::: PROVIDED RECORDS

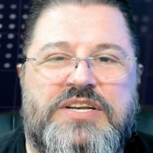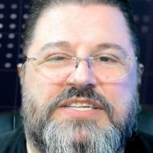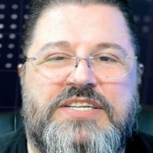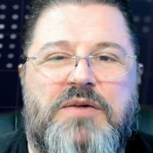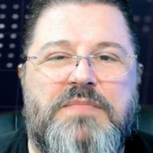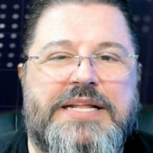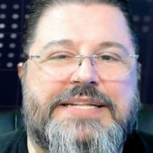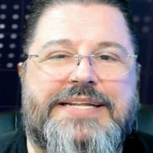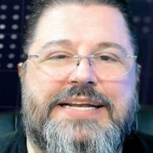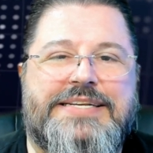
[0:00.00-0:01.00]
not
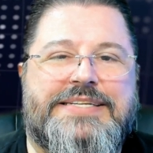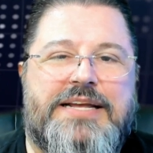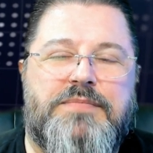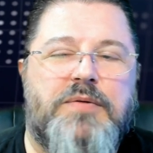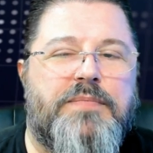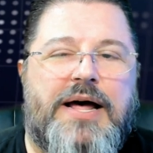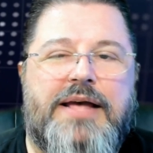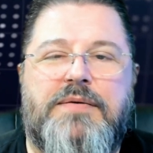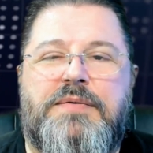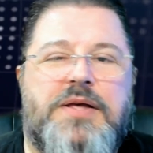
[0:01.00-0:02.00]
maintained stable
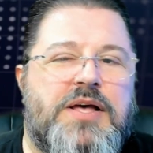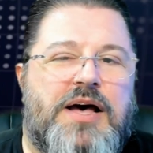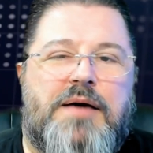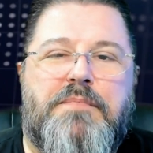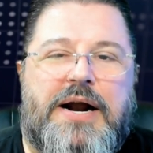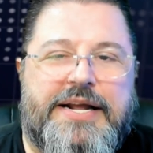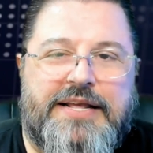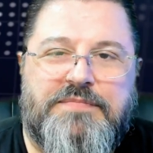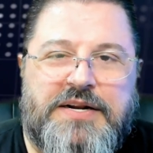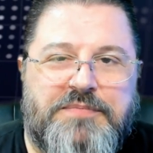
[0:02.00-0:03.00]
by
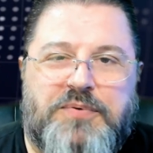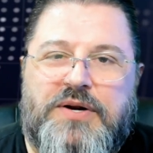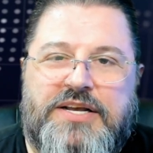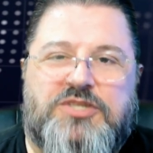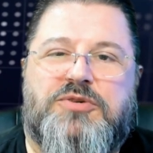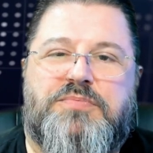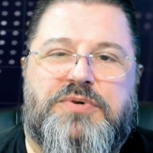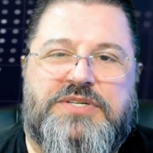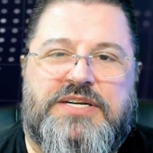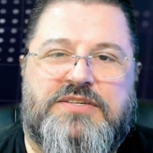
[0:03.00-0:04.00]
market manipulation,
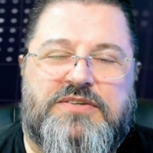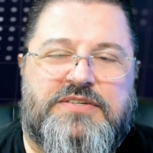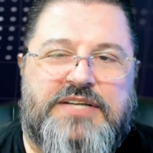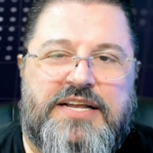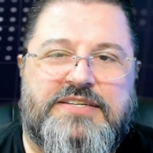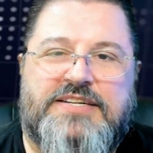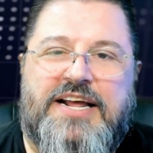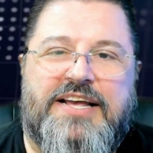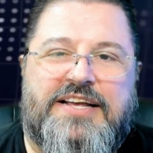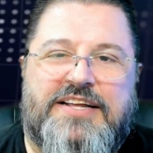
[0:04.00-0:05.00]
purchase or sales
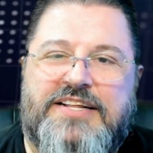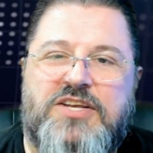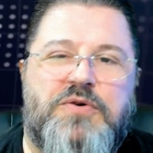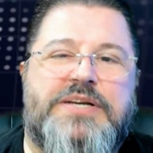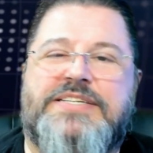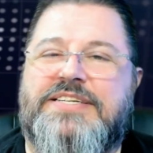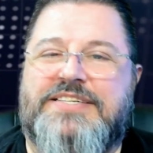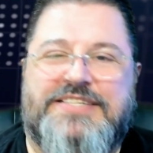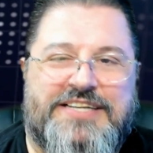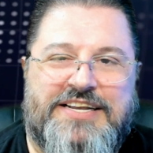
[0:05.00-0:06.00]
like the
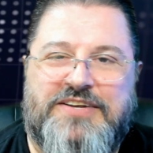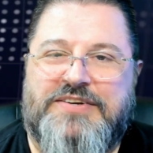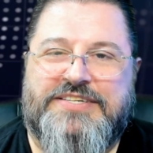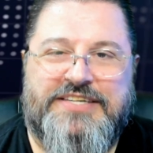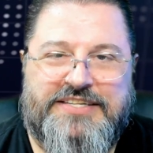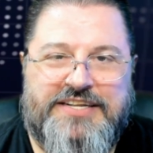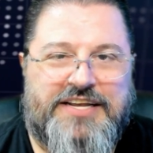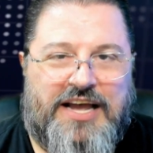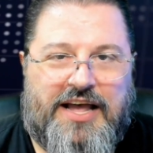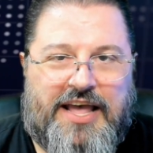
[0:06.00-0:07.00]
USDC, USDT
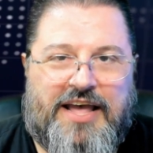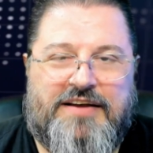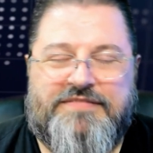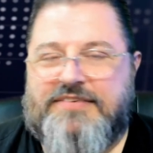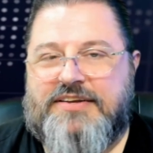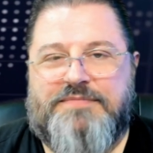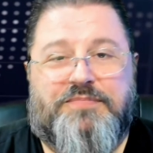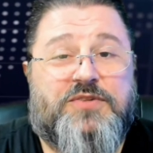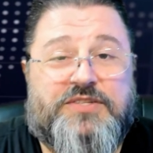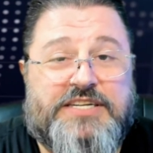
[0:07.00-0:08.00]
have.
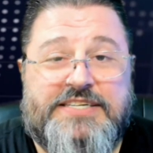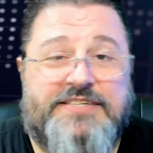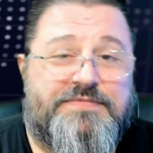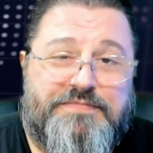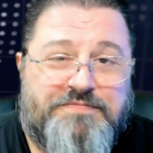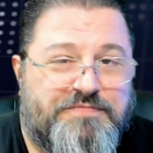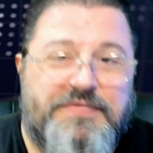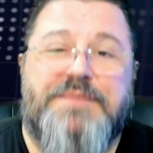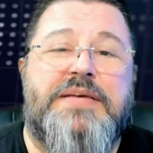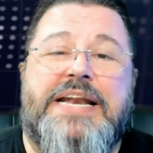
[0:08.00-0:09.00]
This
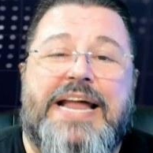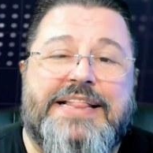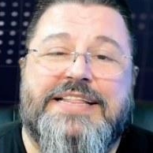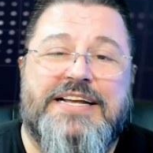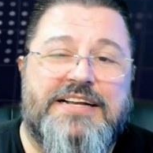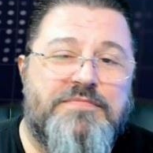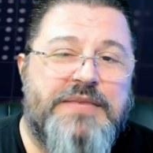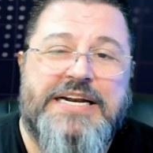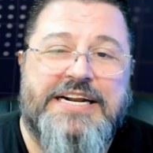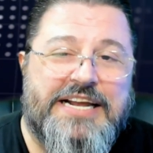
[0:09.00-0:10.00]
may be nothing,
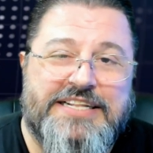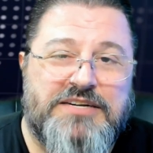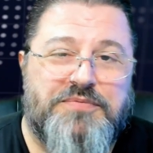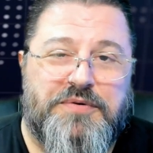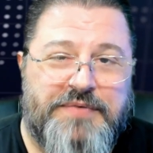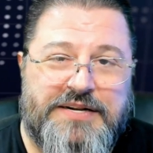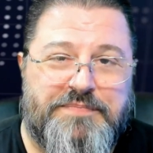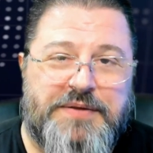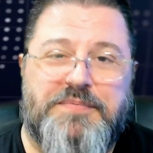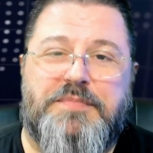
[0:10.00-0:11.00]
meaning nothing for many
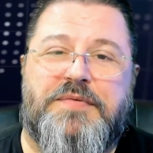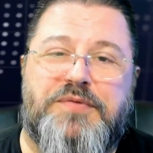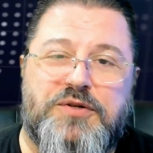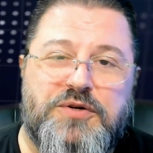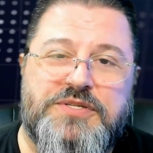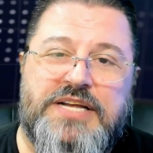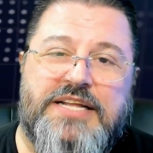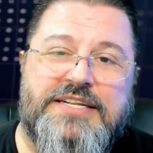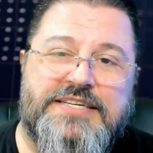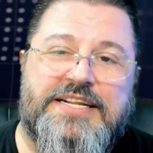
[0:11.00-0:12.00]
people, but for those that
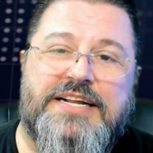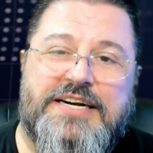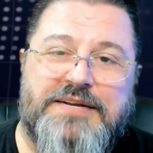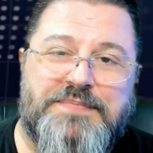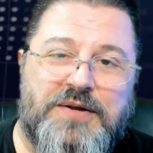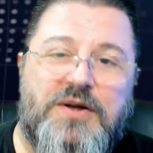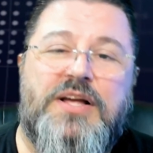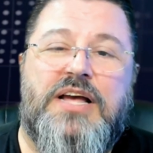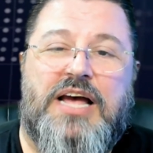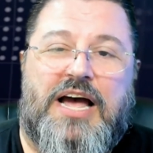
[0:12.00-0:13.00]
understand crypto,
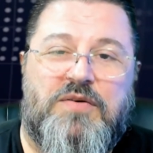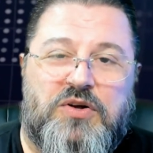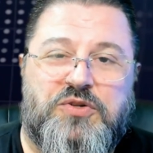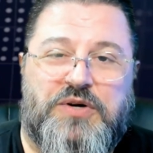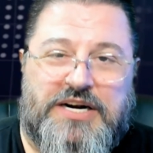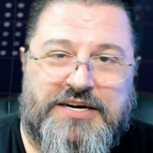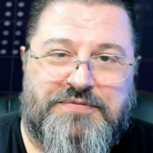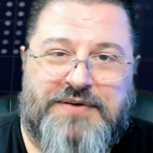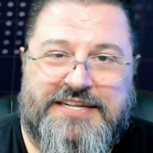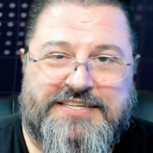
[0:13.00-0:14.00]
I want to
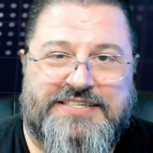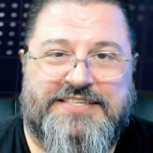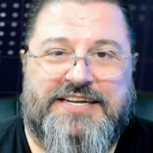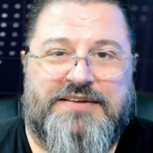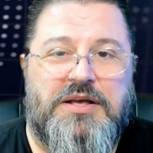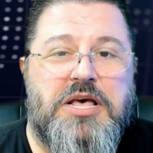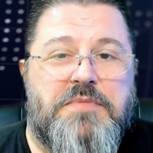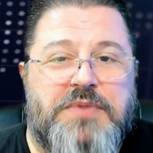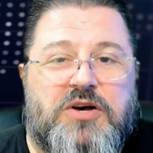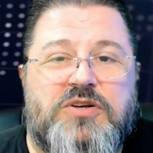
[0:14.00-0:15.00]
clarify this thing.
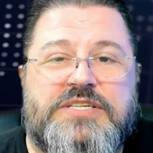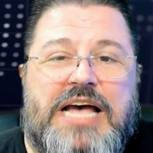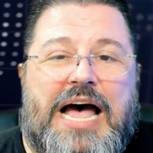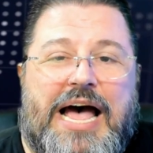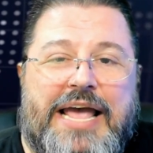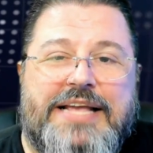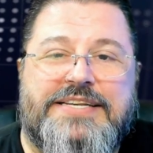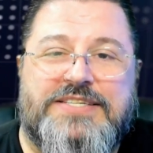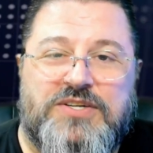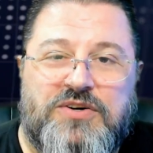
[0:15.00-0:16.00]
Because I
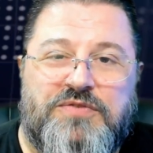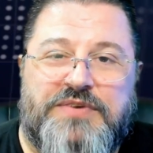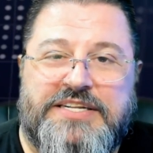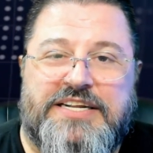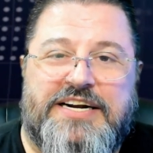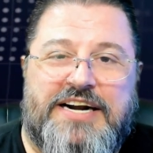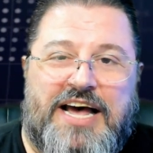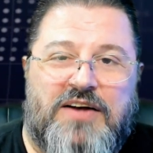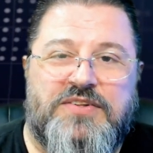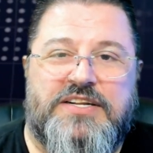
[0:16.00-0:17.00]
saw written
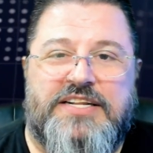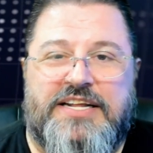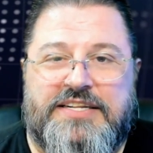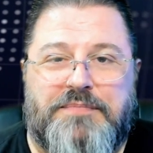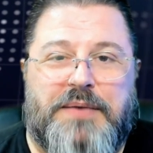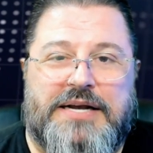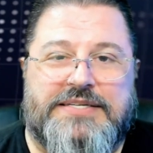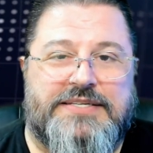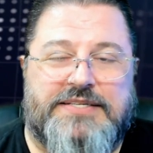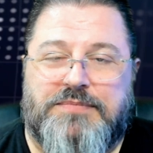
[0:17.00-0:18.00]
around that the PAX is
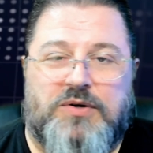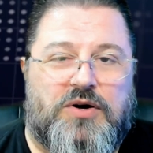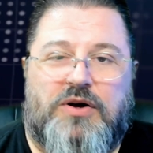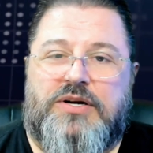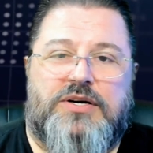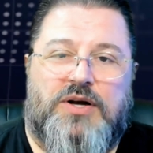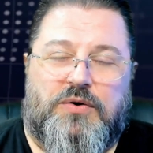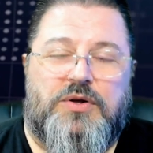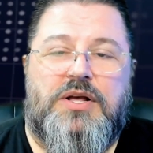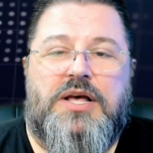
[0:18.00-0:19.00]
a stable coin. No,
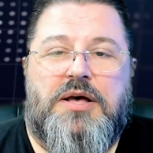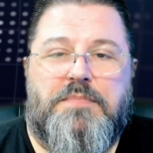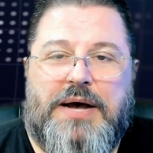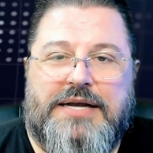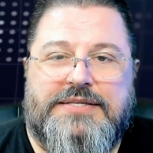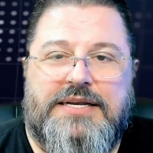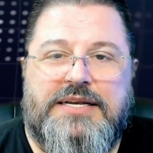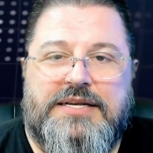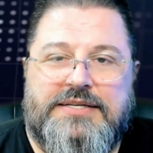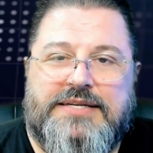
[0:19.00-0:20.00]
PAX
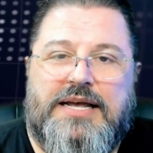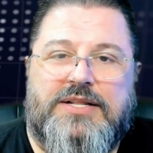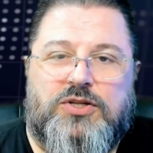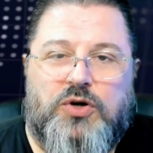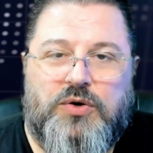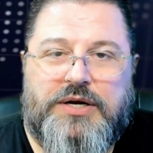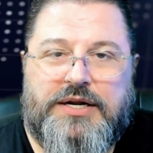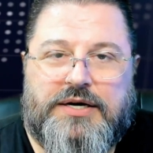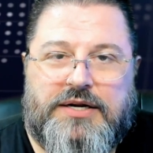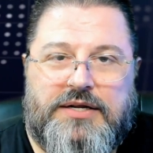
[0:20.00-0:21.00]
is a
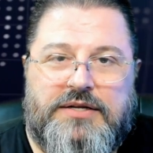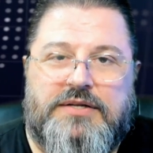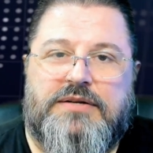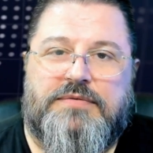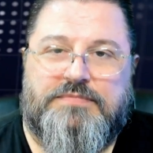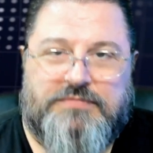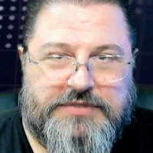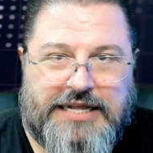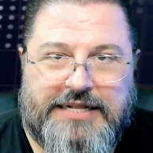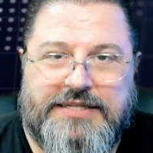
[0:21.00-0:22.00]
token
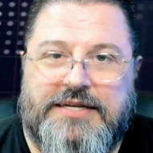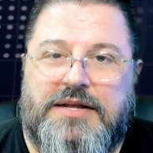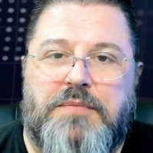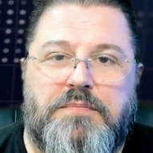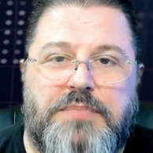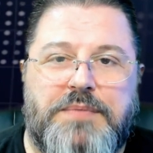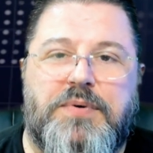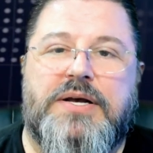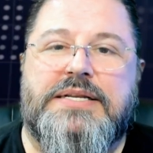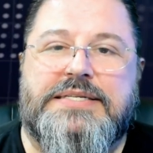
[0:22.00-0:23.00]
that people
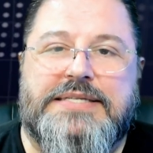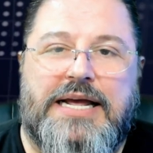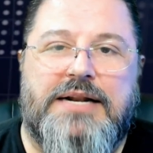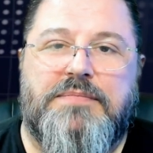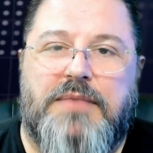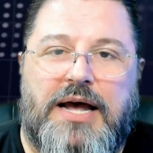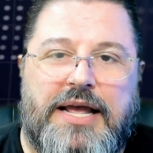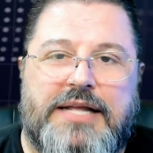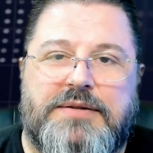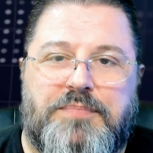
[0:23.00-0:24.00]
can sell and buy
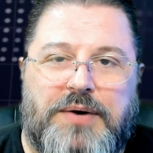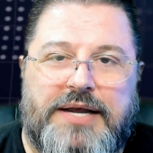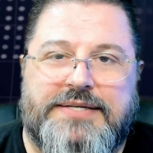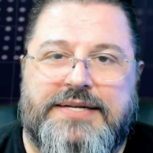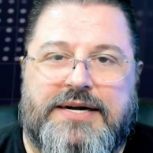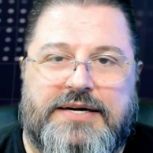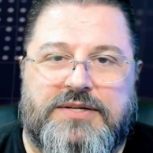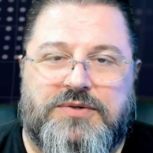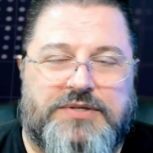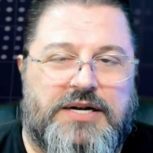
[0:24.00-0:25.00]
at the price they agree
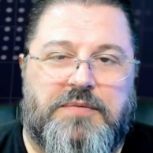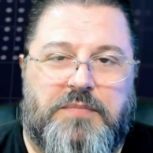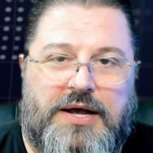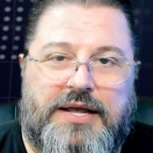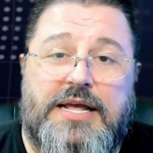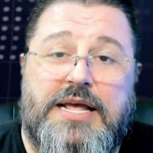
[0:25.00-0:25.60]
to sell and buy.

::::::

* WORK TO COMPLETE: I need the lines from the line holding "[0:11.00-0:12.00]" through the end of the material, inclusive, restated word for word and without pictures.

* EXPECTED OUTPUT:
[0:11.00-0:12.00]
people, but for those that
[0:12.00-0:13.00]
understand crypto,
[0:13.00-0:14.00]
I want to
[0:14.00-0:15.00]
clarify this thing.
[0:15.00-0:16.00]
Because I
[0:16.00-0:17.00]
saw written
[0:17.00-0:18.00]
around that the PAX is
[0:18.00-0:19.00]
a stable coin. No,
[0:19.00-0:20.00]
PAX
[0:20.00-0:21.00]
is a
[0:21.00-0:22.00]
token
[0:22.00-0:23.00]
that people
[0:23.00-0:24.00]
can sell and buy
[0:24.00-0:25.00]
at the price they agree
[0:25.00-0:25.60]
to sell and buy.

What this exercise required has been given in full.